A credit card that charges 0% interest for a certain period of time allows you to spread the big expenses of a home remodel over multiple payments, to avoid hitting your budget with the cost all at once. Additionally, some of these cards come with reward points and other benefits such as purchase protection. If you know you’ll pay off the card balance before the introductory 0% APR offer ends, you can enjoy all the benefits without paying interest or fees.

“If you pay it off before you get hit with interest, then borrowing at 0% is fantastic,” says Andrew Damcevski, financial planner and co-founder of RhineVest, a Cincinnati-based financial planning firm.

Some contractors may charge additional fees for credit card payments. If so, you need to ensure that the charges do not outweigh any benefits you may derive from using the card.

Pay it before the end of the promotional period

Credit cards tend to come with interest rates of around 15% or more after the introductory period of 0% APR ends. It can add up quickly.

“High interest rates are the biggest red flag when it comes to using credit cards, and the interest on a card is also not tax deductible,” Damcevski says, at the like mortgage interest.

That was what Sousa was concerned about using a credit card to fund his kitchen renovation. “I considered a credit card with an introductory rate of 0%, but paying it off within a year or a year and a half was probably not going to happen,” she says.

She knew that the interest rate would probably increase after that time and she didn’t want to incur interest and fees.

Redeem Reward Points for Home-Related Items

Sarah Fogle, creator of Ugly Duckling House, a home improvement website, says she often uses rewards points from her credit card spending to buy smaller items for her home. She redeems her rewards points for gift cards at local home improvement stores, such as Home Depot or Lowe’s.

“I go through gift cards pretty quickly,” she says.

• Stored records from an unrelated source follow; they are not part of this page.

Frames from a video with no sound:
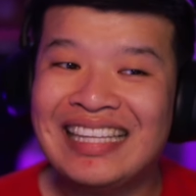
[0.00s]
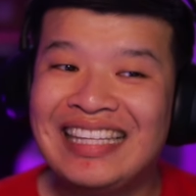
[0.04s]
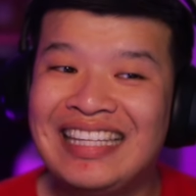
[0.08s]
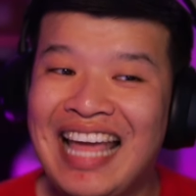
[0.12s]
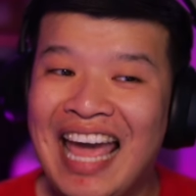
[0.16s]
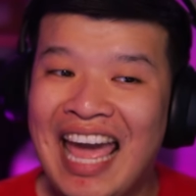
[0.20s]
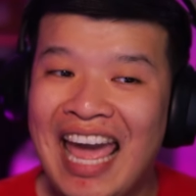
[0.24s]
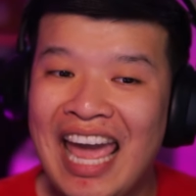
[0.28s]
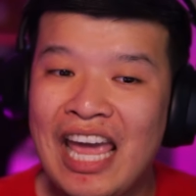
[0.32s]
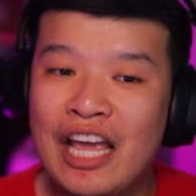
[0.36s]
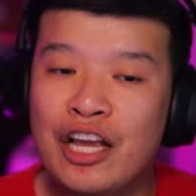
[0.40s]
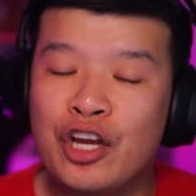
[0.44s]

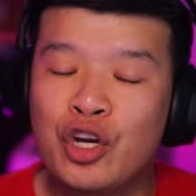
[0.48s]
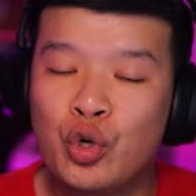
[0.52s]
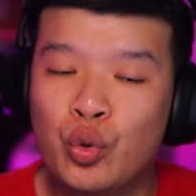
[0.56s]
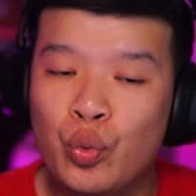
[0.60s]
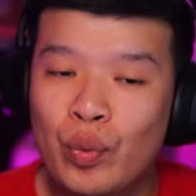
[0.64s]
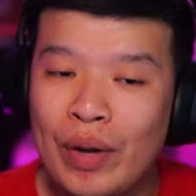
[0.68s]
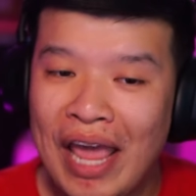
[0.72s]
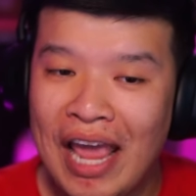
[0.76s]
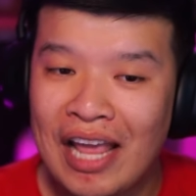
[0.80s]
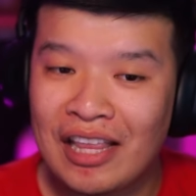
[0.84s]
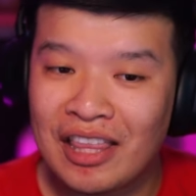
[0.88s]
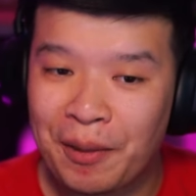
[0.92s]
They
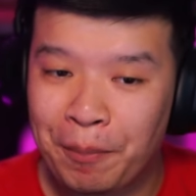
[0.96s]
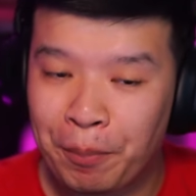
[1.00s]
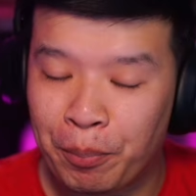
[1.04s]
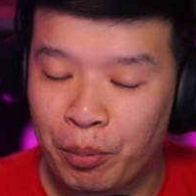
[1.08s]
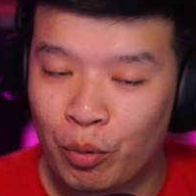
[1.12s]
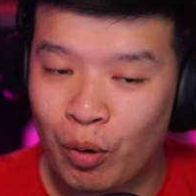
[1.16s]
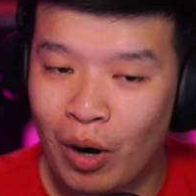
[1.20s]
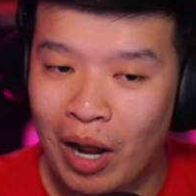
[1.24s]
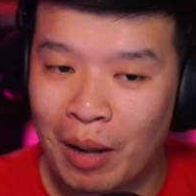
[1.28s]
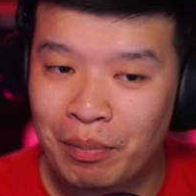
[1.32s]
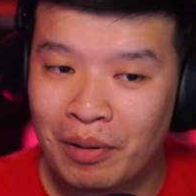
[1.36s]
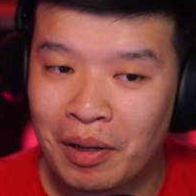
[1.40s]
create the
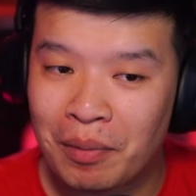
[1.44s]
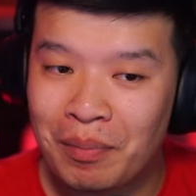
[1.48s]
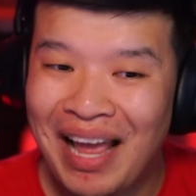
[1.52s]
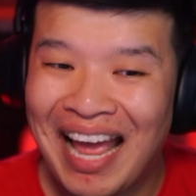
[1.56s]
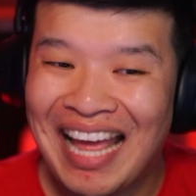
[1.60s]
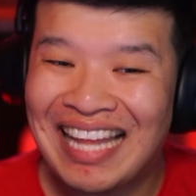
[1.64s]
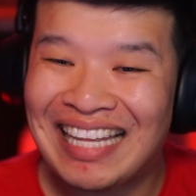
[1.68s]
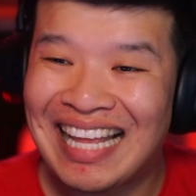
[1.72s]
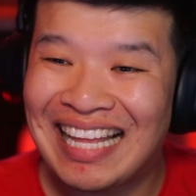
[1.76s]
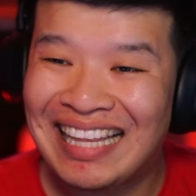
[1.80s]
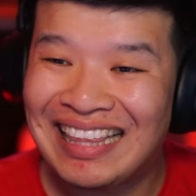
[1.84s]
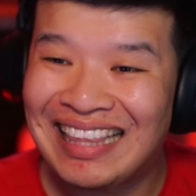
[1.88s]
problem
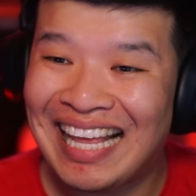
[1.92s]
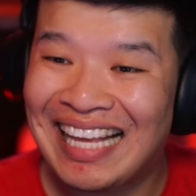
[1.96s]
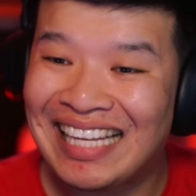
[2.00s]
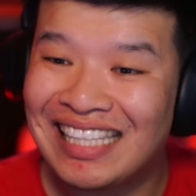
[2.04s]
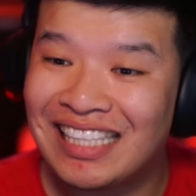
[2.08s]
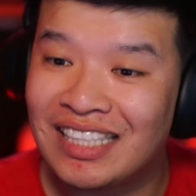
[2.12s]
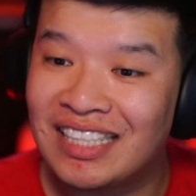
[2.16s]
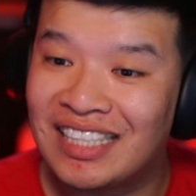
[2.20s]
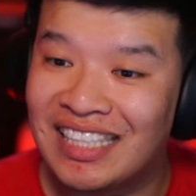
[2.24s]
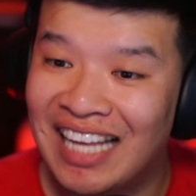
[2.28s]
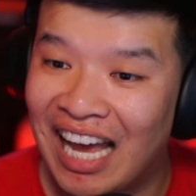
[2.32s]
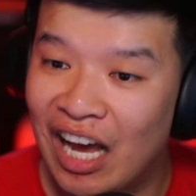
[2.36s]
and then they
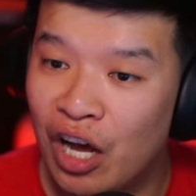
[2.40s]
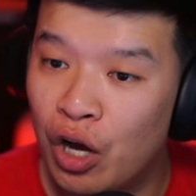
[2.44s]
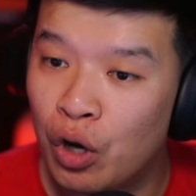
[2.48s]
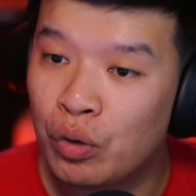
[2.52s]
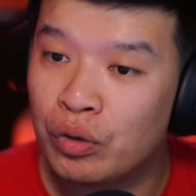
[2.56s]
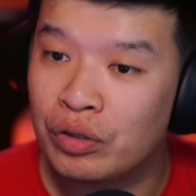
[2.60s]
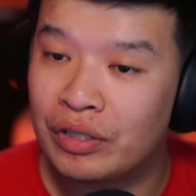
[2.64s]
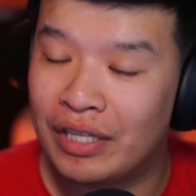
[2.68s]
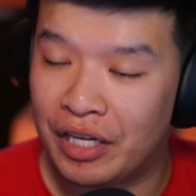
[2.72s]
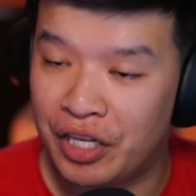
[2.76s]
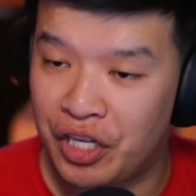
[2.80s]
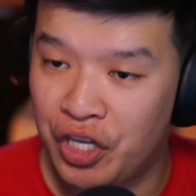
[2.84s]

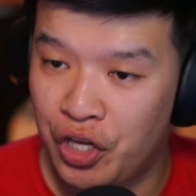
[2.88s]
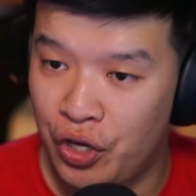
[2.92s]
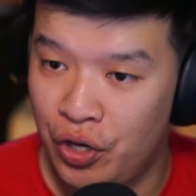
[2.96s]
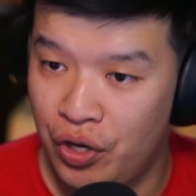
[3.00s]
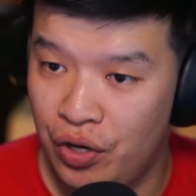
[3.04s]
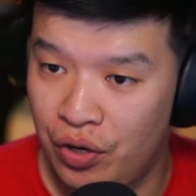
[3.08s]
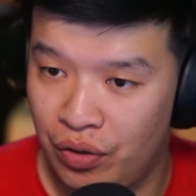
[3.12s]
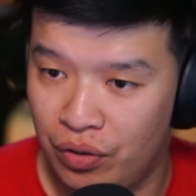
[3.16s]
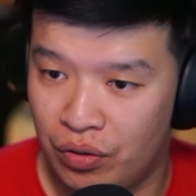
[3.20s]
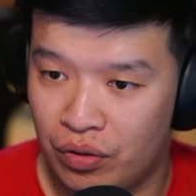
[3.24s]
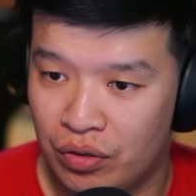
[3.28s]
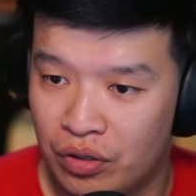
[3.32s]
sell the
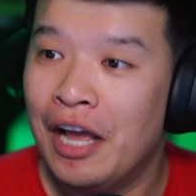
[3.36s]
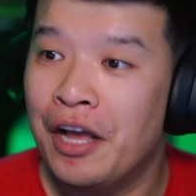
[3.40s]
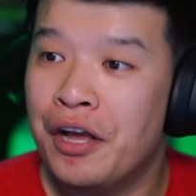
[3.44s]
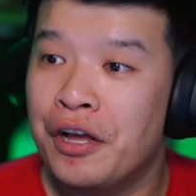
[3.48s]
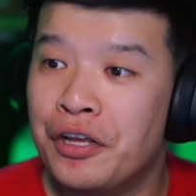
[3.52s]
cure.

She also takes care to pay off her balance each month to avoid interest.

Know the discounts, disadvantages of store-specific cards

Store brand credit cards come in many forms, so review the details to determine if the card is right for you. Damcevski recommends asking yourself how often you shop at the store, whether you’ll pay the balance monthly to avoid interest, and what, if any, discounts the card gives you.

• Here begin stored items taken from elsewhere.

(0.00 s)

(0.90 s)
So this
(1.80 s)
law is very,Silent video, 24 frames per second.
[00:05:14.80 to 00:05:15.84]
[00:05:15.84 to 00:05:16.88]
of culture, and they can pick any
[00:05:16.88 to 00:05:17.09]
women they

A cash back credit card that you can use at any store often offers more rewards flexibility and may also come with a lower interest rate and higher credit limit.

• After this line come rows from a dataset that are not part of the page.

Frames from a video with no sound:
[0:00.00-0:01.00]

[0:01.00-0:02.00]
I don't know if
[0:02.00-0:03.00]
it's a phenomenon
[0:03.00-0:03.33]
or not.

Home deposit, for example, offers a store credit card with six months of deferred interest on purchases of $299 and more, with occasional special offers but no ongoing rewards. The Lowe’s Advantage Card offers 5% off purchases as well as a similar deferred interest option on purchases of $299 and more if you waive the 5% discount.

Deferred interest, however, is not the same as 0% APR. Unlike the latter offer, if you haven’t paid off your balance at the end of a deferred interest period, you will owe all interest that has accrued throughout that period. And it can be a lot.

Pay with savings to avoid interest

You can’t pick up rewards points by paying your entire home improvement bill with cash savings. But on the other hand, you never have to worry about interest.

“In a perfect world, we’d like to see our clients create a home improvement savings goal and save monthly for it,” Damcevski says, so they can completely avoid the risk of paying interest on a credit card. Since homeowners are often faced with unexpected improvement costs, such as repairing a leaky roof, he recommends having an emergency fund to cover these types of expenses and avoid accumulating losses. additional credit card debt.

Sousa is considering using a home equity loan instead of a credit card for her kitchen renovation because it has a lower long-term interest rate, but she hasn’t made a final decision yet. . A hailstorm that damaged the solar panels in her house has delayed the start date of her project, which she hopes to start within the year.

An advantage to expect? “I would have a few thousand dollars more in the bank,” she says, “so I will have to withdraw less.”